#### Exercise aim:
The result should be the lines from the one that contains "(671.70 s to 672.70 s)" to the final line of the entries below, copied exactly and with no pictures.

#### Source records:
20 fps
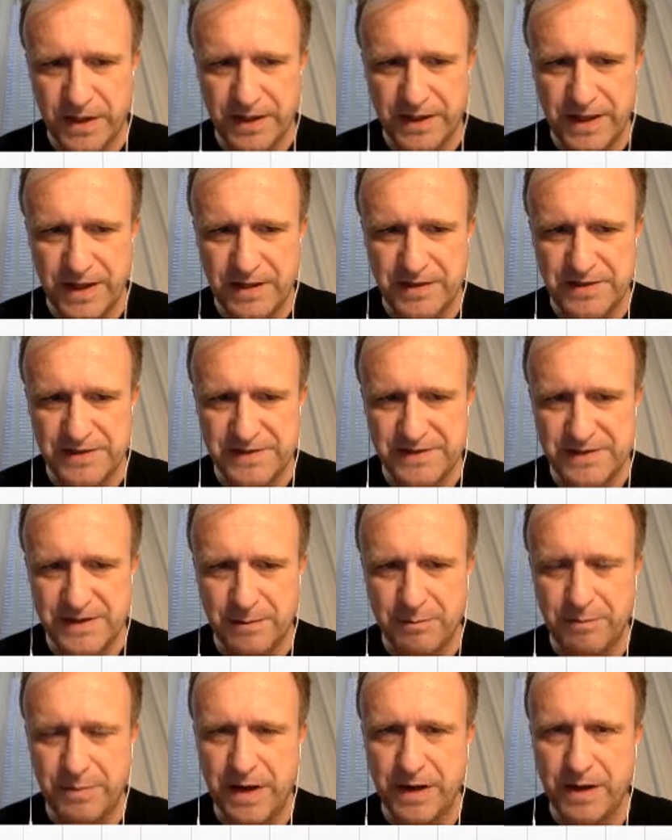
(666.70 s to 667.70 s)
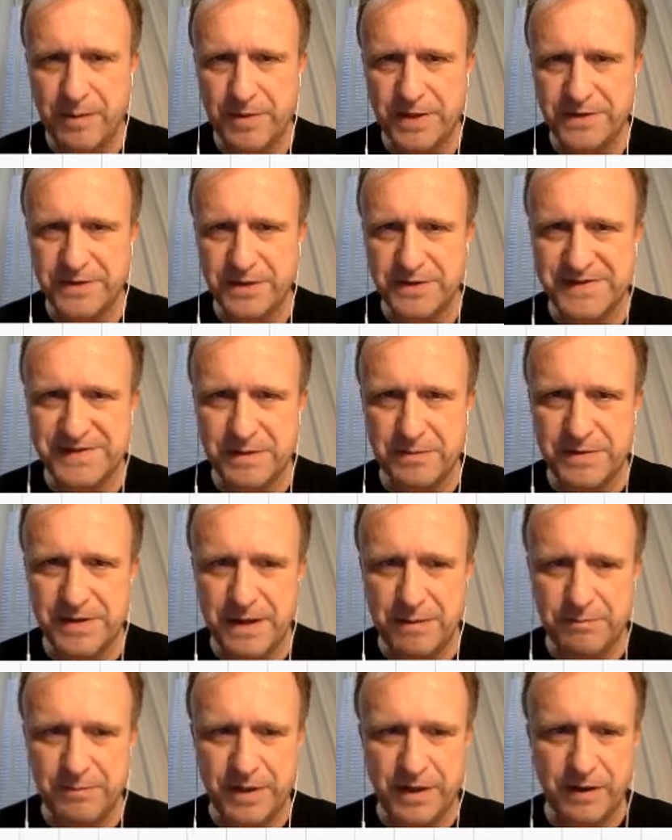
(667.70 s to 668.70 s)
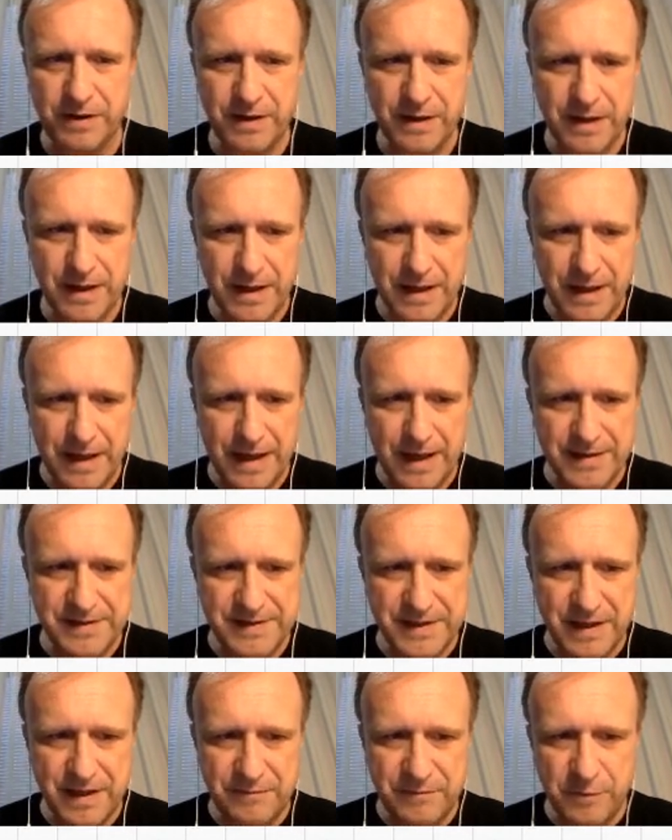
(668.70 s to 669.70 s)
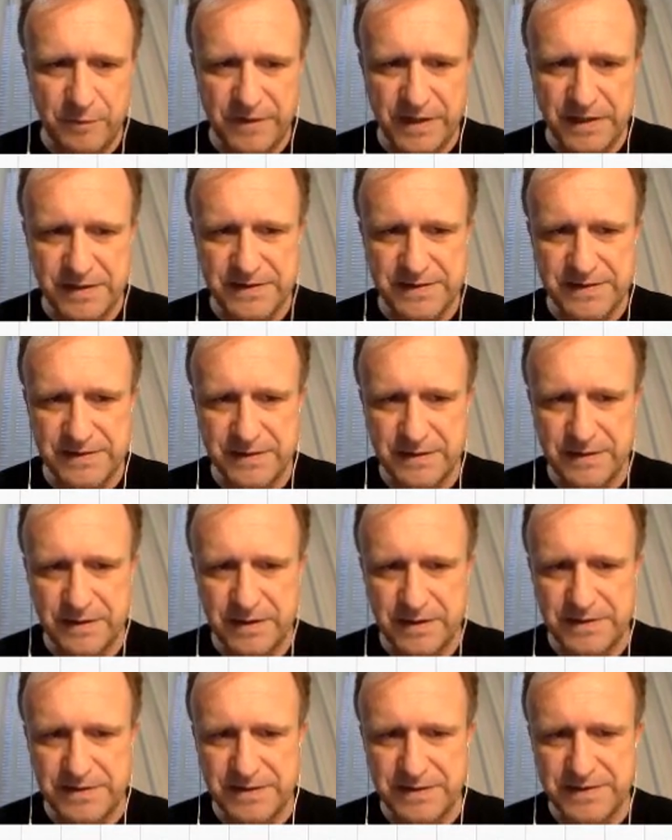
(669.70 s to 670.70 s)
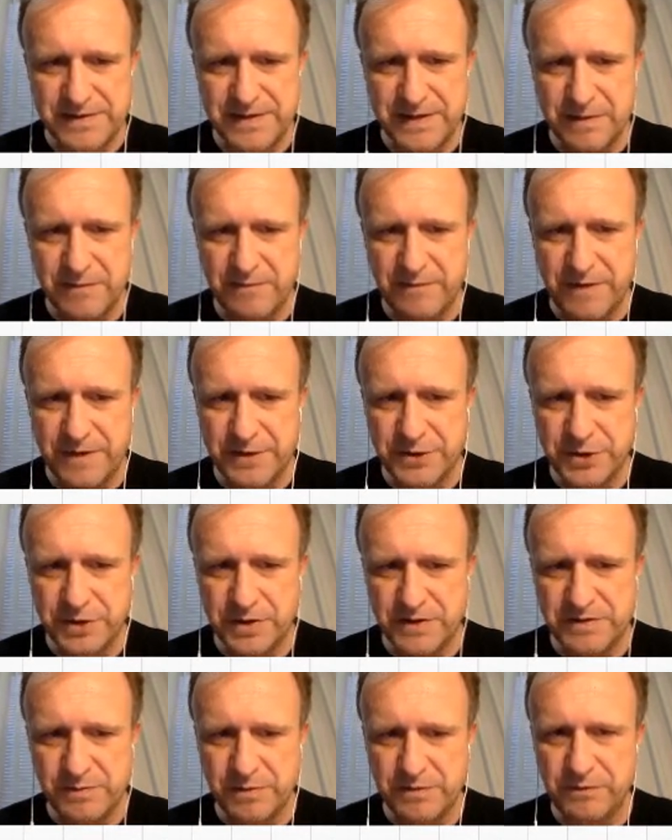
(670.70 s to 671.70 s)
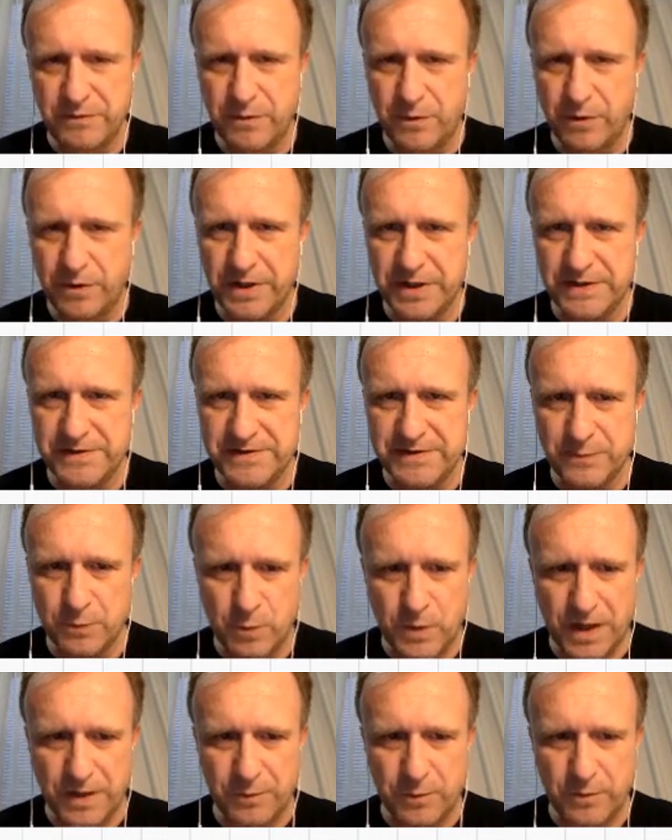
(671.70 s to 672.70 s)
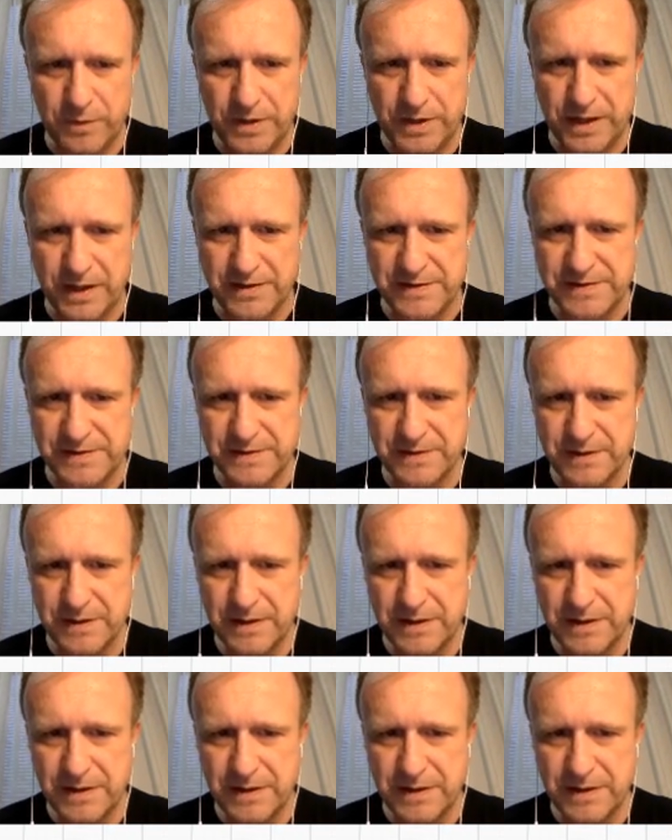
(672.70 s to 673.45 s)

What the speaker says: k is some parameter, some number, and f of x is the same function as before, it's 1 over x.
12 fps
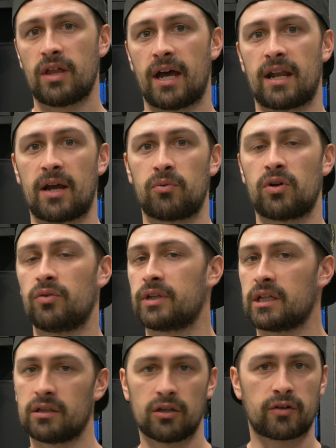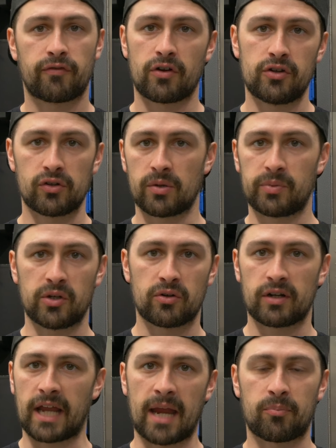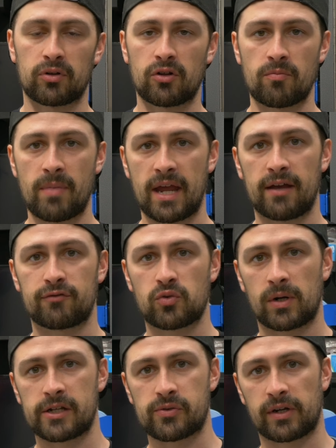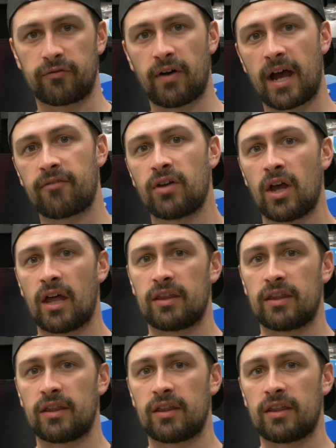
that I would only look for a new computer in April or May of 2025.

#### Answer box:
(671.70 s to 672.70 s)
(672.70 s to 673.45 s)

What the speaker says: k is some parameter, some number, and f of x is the same function as before, it's 1 over x.
12 fps
that I would only look for a new computer in April or May of 2025.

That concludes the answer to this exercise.